» TASK REQUIREMENTS
Reproduce the listing that follows word for word, without its pictures.

» DATASET EXTRACT
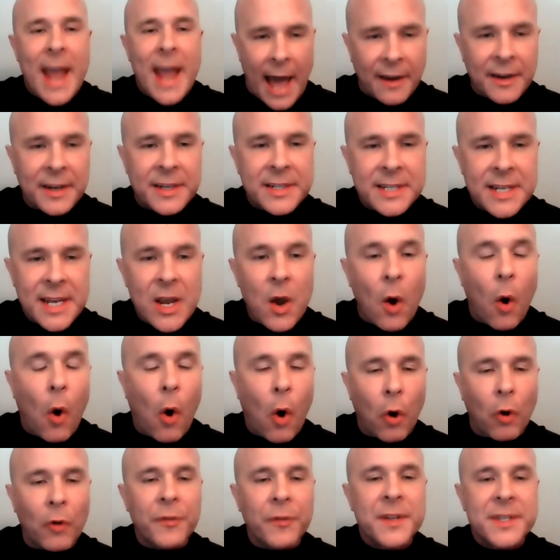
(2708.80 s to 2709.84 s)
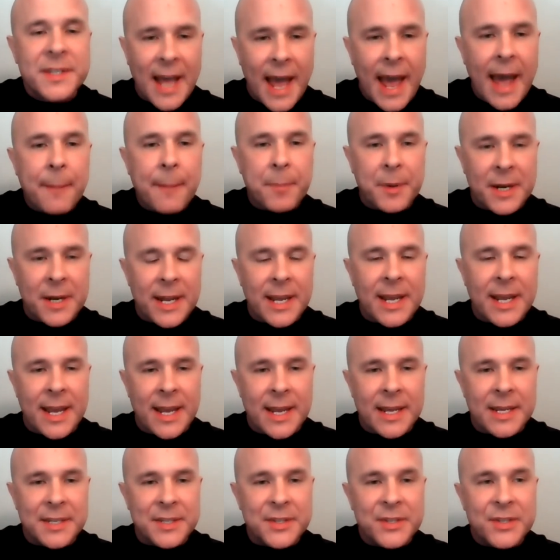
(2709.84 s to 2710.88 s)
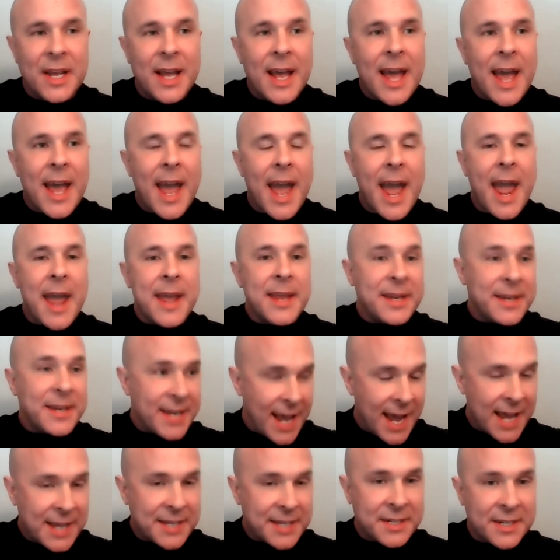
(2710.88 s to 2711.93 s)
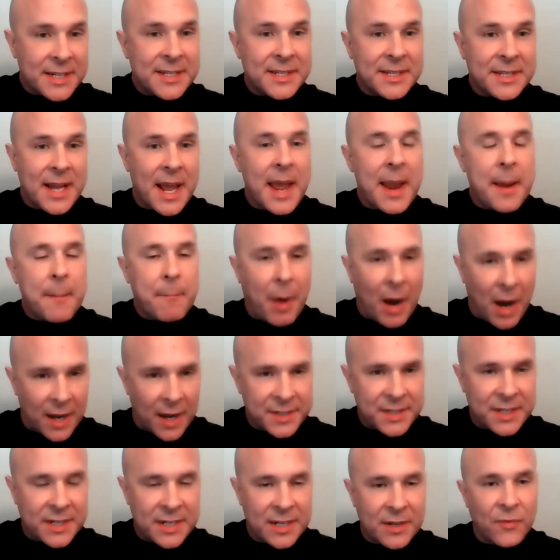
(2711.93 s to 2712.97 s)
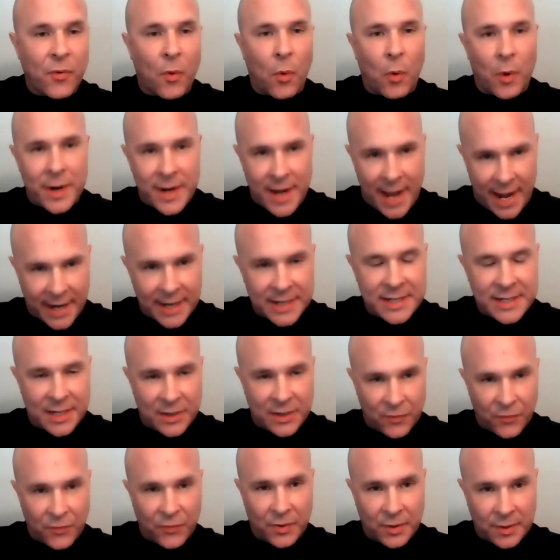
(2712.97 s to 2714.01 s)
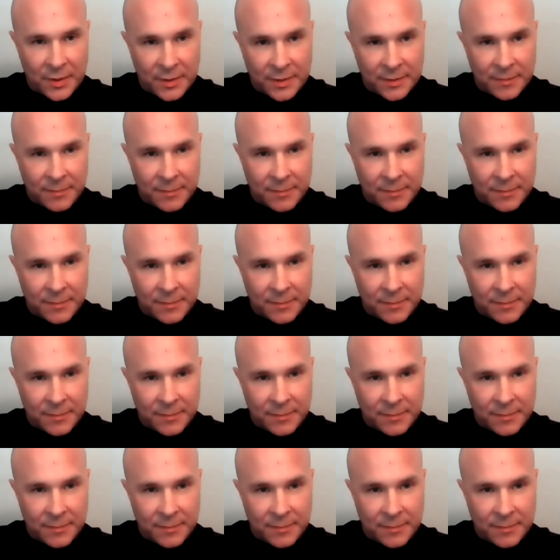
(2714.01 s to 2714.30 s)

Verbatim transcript: reality, all that's happening is a test is saying positive or negative.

» EXERCISE RESULT
(2708.80 s to 2709.84 s)
(2709.84 s to 2710.88 s)
(2710.88 s to 2711.93 s)
(2711.93 s to 2712.97 s)
(2712.97 s to 2714.01 s)
(2714.01 s to 2714.30 s)

Verbatim transcript: reality, all that's happening is a test is saying positive or negative.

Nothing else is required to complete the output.